Yeah quite easily sorted though:


----------



## jedi-knight83 (Aug 11, 2006)

so whats the hdr thing? high dynamic range isnt it? 

is it a case of 5 shots at different exposures and then blended together in photoshop?

i have taken pics like this before but have never been able to get them layered properly in photoshop. Whats the secret?


----------



## -ROM- (Feb 23, 2007)

you need to use the merge to hdr function found in file>automate.

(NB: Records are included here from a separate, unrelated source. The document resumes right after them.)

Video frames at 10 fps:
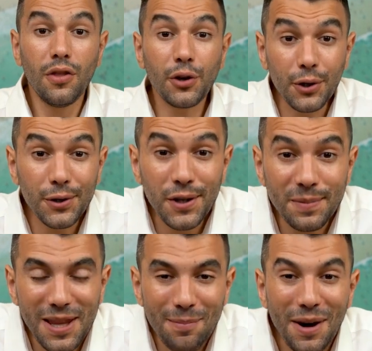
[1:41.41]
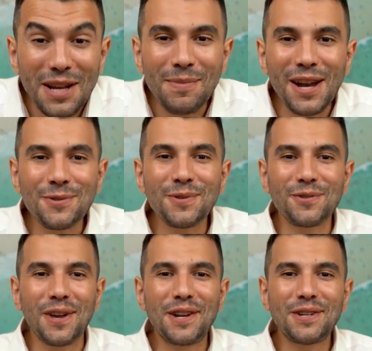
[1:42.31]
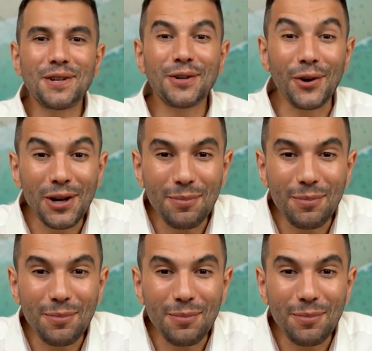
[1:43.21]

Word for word: The good news about the money management strategy you're going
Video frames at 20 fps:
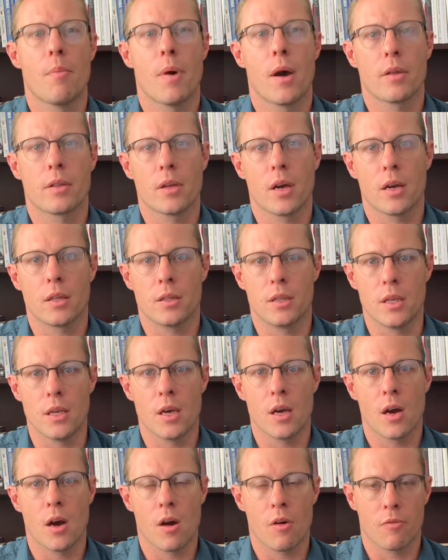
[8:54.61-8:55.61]
about the
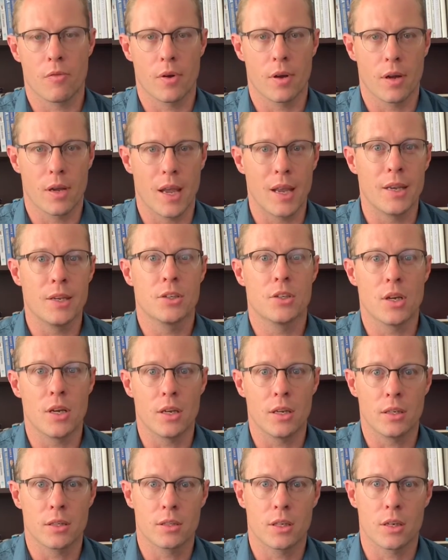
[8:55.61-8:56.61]
idea of an
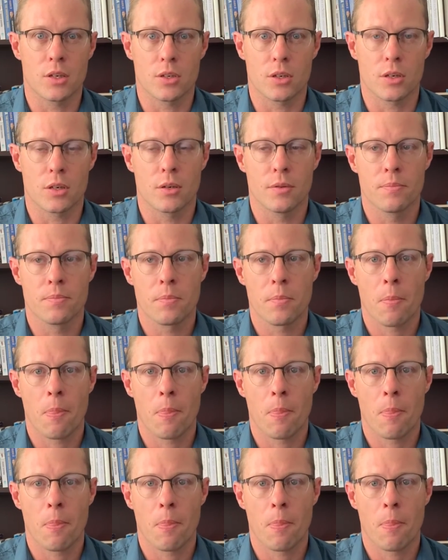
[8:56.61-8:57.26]
energy healing session.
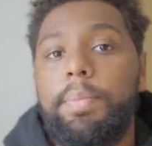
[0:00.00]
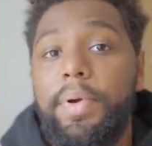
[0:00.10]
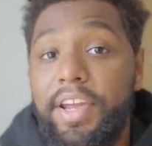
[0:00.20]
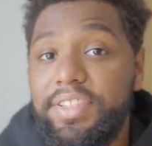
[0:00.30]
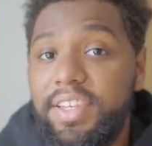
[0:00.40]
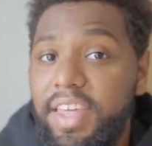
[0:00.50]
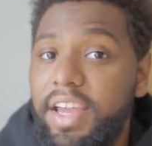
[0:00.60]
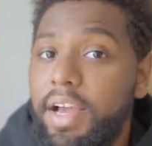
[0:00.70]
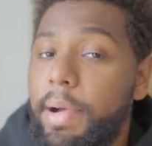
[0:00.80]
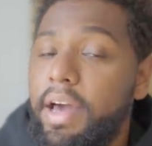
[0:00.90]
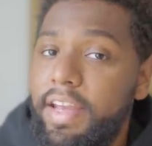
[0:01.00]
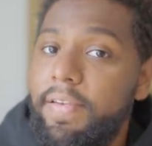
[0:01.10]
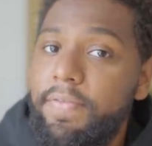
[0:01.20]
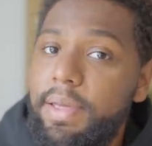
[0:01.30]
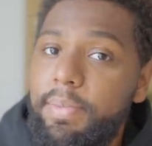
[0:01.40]
But here's the thing about
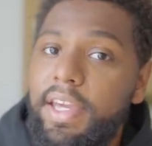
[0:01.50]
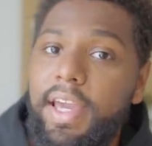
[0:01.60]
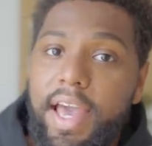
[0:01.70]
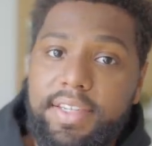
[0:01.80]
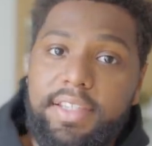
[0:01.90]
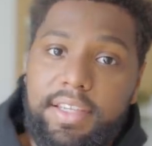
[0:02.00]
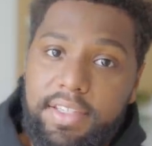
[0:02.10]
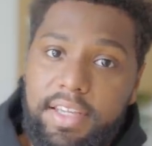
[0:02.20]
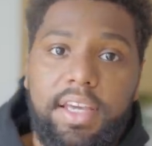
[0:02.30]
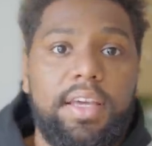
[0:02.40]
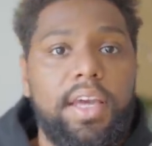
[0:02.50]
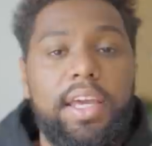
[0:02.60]
NVMe SSD.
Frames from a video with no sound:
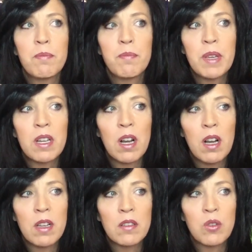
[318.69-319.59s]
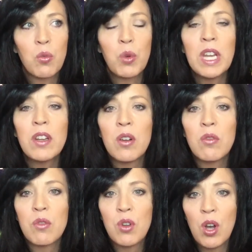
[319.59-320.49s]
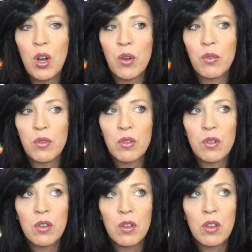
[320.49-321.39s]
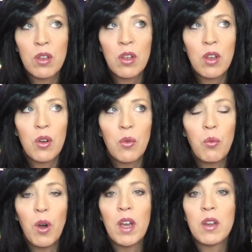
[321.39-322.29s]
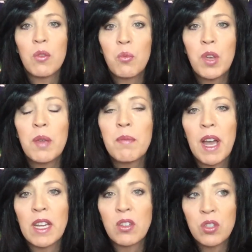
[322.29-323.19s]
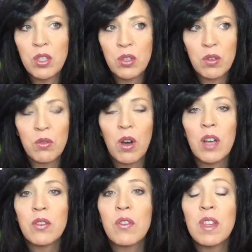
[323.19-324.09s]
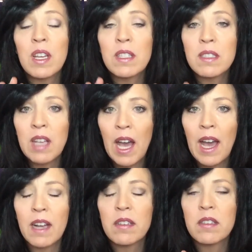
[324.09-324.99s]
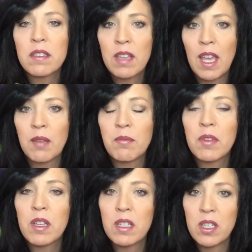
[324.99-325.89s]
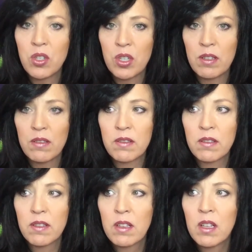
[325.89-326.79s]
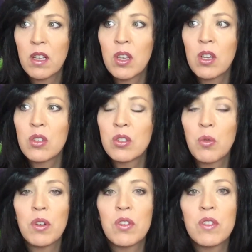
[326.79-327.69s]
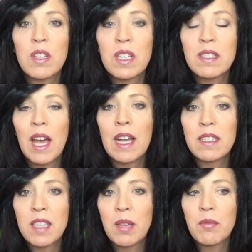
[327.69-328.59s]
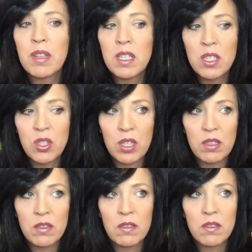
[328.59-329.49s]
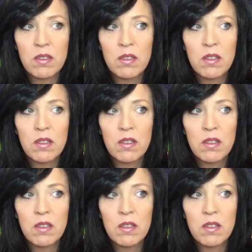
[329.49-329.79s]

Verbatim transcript: because we don't know what we might do under the exact same conditions. So, under the exact same conditions,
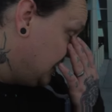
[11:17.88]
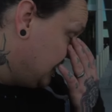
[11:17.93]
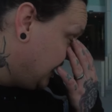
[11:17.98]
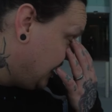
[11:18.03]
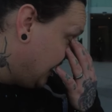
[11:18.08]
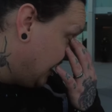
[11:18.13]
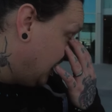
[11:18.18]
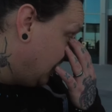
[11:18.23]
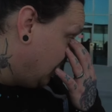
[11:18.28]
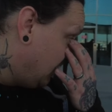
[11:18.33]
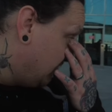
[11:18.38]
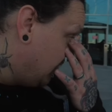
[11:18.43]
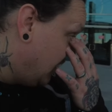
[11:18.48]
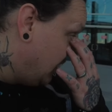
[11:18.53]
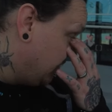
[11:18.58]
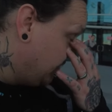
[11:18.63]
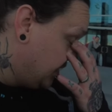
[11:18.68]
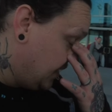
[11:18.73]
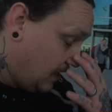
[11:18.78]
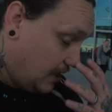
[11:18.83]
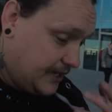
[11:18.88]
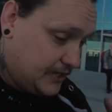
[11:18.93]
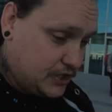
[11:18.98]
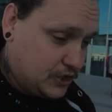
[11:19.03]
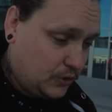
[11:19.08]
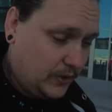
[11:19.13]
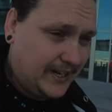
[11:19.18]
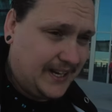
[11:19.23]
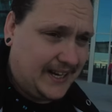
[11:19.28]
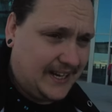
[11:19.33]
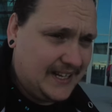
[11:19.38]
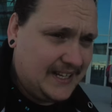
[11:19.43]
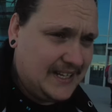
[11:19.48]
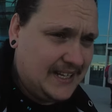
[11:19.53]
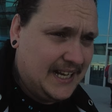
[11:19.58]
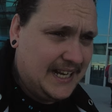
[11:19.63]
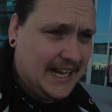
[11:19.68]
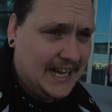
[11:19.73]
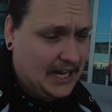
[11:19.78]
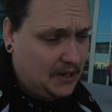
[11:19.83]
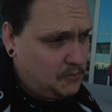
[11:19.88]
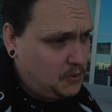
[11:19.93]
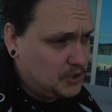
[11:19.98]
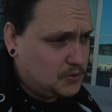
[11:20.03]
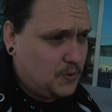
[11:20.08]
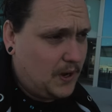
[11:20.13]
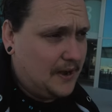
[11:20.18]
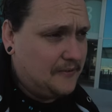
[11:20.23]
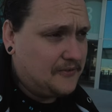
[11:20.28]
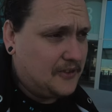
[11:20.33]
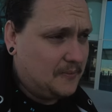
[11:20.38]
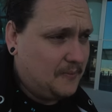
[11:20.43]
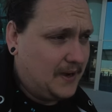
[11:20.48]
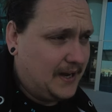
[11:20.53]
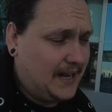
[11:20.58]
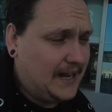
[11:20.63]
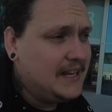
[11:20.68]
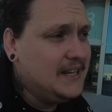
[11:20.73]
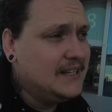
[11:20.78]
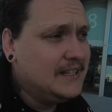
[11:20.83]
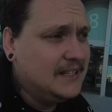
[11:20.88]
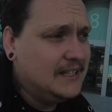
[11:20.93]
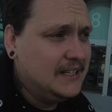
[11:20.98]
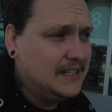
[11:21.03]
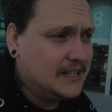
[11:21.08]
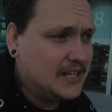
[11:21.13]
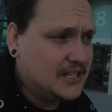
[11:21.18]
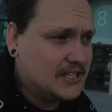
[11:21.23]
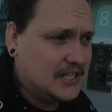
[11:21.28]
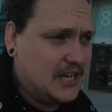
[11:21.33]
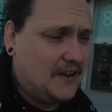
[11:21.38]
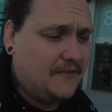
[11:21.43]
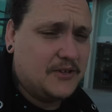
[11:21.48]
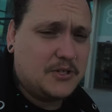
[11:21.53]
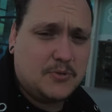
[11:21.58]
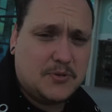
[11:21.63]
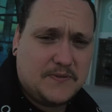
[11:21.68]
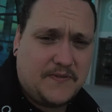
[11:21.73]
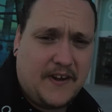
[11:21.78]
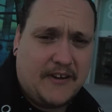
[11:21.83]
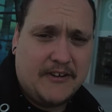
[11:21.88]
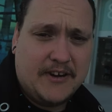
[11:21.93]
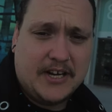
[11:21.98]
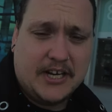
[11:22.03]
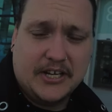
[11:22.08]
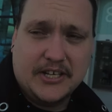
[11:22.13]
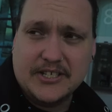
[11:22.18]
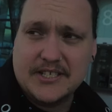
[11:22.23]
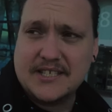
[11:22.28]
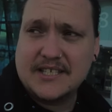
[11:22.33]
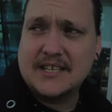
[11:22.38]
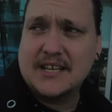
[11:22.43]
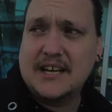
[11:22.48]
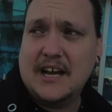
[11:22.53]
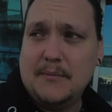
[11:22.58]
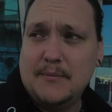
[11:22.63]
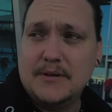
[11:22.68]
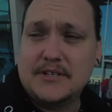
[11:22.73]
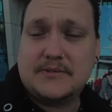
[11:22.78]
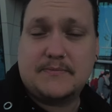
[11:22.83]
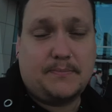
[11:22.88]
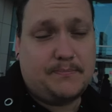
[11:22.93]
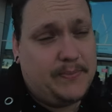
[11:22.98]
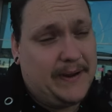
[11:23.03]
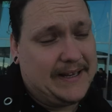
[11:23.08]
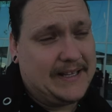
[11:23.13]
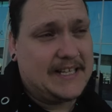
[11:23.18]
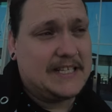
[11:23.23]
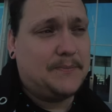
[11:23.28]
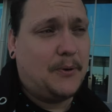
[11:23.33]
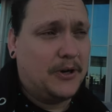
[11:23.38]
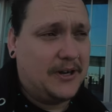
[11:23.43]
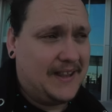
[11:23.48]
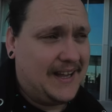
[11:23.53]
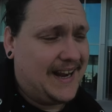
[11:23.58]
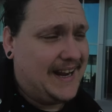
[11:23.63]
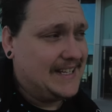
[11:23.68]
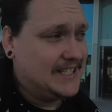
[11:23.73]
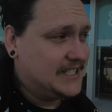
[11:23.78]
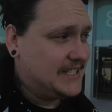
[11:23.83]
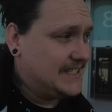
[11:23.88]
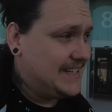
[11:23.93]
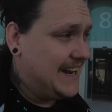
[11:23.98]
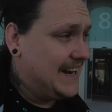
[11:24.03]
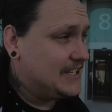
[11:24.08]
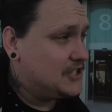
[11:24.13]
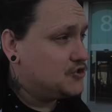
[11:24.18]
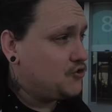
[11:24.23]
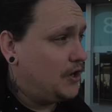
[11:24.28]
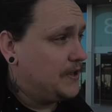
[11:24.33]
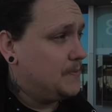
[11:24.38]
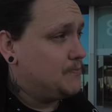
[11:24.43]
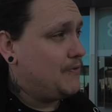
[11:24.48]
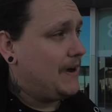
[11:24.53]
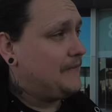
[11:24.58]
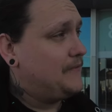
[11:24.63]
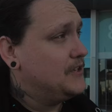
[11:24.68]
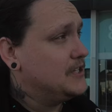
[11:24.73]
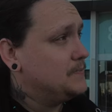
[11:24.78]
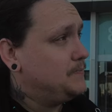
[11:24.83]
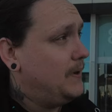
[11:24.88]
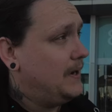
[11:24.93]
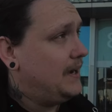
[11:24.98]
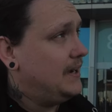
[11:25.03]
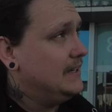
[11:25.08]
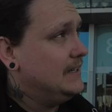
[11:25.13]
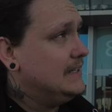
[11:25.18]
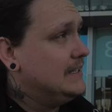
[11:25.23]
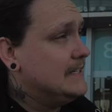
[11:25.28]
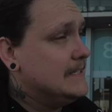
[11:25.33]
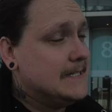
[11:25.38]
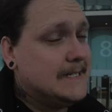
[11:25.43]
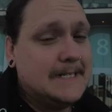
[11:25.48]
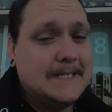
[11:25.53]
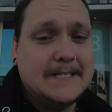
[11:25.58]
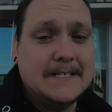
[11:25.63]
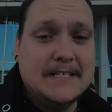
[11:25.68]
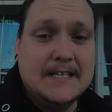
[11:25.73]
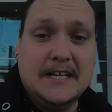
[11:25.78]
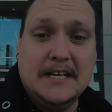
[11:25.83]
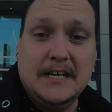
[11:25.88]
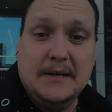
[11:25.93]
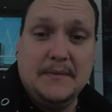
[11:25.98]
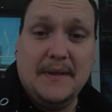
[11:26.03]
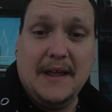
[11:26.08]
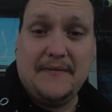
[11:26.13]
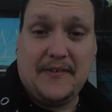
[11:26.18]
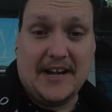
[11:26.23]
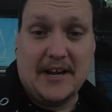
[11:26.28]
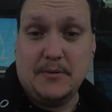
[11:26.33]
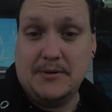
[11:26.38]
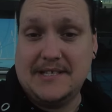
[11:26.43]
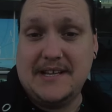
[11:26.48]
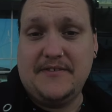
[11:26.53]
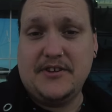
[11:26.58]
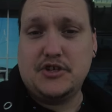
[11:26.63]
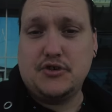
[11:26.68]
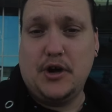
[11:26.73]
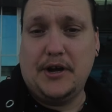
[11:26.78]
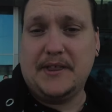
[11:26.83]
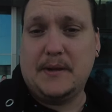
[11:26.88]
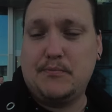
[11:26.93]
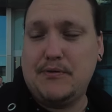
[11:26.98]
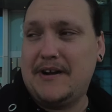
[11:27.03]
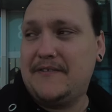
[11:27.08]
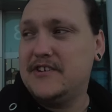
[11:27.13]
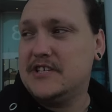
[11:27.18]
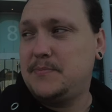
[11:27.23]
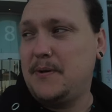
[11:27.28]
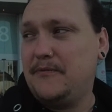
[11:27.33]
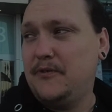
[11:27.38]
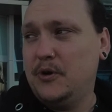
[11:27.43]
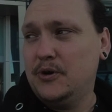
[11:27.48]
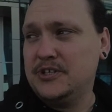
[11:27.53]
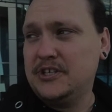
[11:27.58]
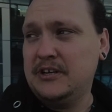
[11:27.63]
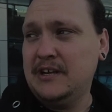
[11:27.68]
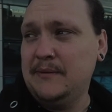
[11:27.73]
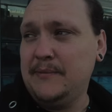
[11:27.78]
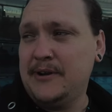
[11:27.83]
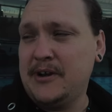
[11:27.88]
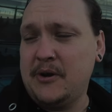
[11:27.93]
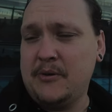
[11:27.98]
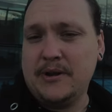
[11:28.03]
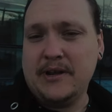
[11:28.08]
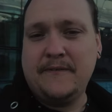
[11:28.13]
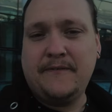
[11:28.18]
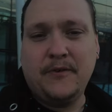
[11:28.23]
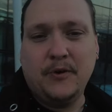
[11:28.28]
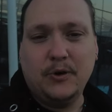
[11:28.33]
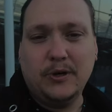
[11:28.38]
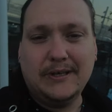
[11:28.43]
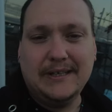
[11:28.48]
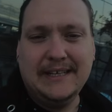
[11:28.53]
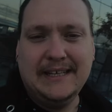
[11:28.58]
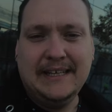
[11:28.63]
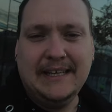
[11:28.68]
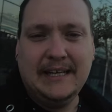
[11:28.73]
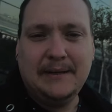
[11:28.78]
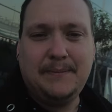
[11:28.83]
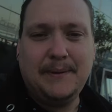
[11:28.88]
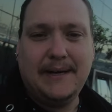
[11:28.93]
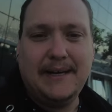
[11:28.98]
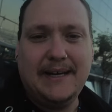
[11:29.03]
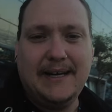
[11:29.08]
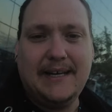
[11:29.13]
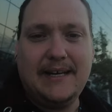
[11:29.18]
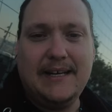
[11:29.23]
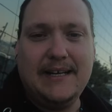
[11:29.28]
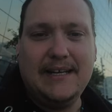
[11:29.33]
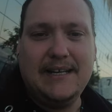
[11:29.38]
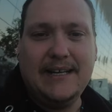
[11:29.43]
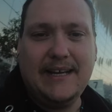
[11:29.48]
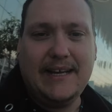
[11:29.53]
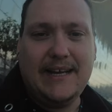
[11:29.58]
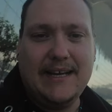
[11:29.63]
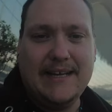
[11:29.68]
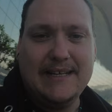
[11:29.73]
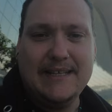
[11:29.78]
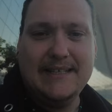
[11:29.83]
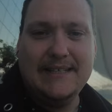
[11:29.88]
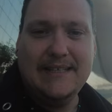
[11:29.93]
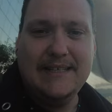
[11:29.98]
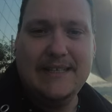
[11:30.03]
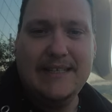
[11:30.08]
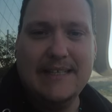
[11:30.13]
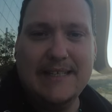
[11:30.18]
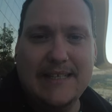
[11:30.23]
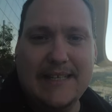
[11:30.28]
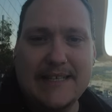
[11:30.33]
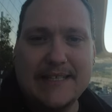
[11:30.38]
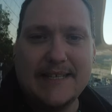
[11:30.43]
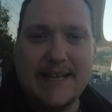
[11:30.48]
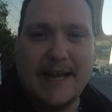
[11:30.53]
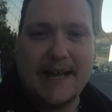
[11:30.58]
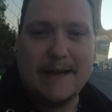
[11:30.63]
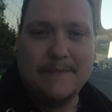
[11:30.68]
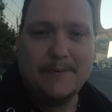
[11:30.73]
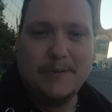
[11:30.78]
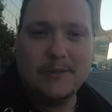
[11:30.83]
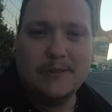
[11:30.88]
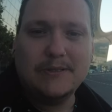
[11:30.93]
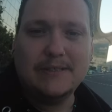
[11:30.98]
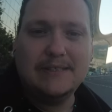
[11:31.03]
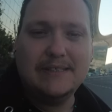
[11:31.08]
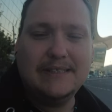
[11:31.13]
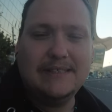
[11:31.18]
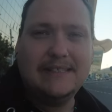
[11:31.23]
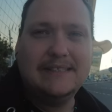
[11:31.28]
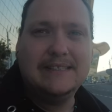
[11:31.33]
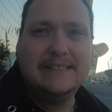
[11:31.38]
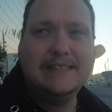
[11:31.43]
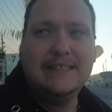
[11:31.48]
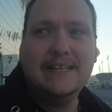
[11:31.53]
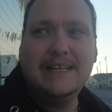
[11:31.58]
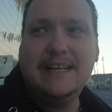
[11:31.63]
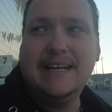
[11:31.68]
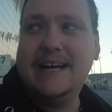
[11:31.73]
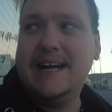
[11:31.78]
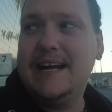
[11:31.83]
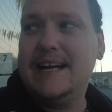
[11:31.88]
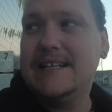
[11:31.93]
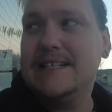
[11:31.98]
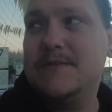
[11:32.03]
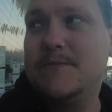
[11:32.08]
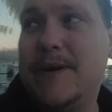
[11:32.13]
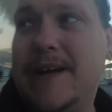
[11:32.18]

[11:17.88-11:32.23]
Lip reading: yeah, I enjoyed it. It was worth the money. The service was very good. I'm a bit disappointed that I didn't get to try the breakfast, but if anyone's ever tried the breakfast before, do let me know what you thought. But yeah, there's the airport, and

you can use a standalone program or plugin such as photomatix but these tend to create more surreal looking photos rather than just extending the dynamic range of the image.


----------



## dubnut71 (Jul 25, 2006)

jedi-knight83 said:


> so whats the hdr thing? high dynamic range isnt it?
> 
> is it a case of 5 shots at different exposures and then blended together in photoshop?
> 
> i have taken pics like this before but have never been able to get them layered properly in photoshop. Whats the secret?


This was just 3 shots at -2 stops, metered and +2 stops done by the D80.

Then its constructed in photomatix which gives the end result after tone mapping!!!


----------



## dubnut71 (Jul 25, 2006)

WX51 TXR said:


> I know that place well; used to go to Royal Holloway and spend weekends tearing up the park tracks on my mountain bike!


aye and probably to that pub colloquially called the monkeys forehead too!!!!

and to think I moved from Bridge of Don to here!!!!


----------



## drive 'n' shine (Apr 22, 2006)

dubnut71 said:


> aye and probably to that pub colloquially called the monkeys forehead too!!!!
> 
> and to think I moved from Bridge of Don to here!!!!


I always have a chuckle, everytime i go down the A30, who thought of that name for a pub!


----------



## Rich @ PB (Oct 26, 2005)

dubnut71 said:


> aye and probably to that pub colloquially called the monkeys forehead too!!!!
> 
> and to think I moved from Bridge of Don to here!!!!


Lol! The curry house in Englefield Green was a favourite too! :lol:


----------



## leeshez (Dec 26, 2005)

Stunning piccys.


----------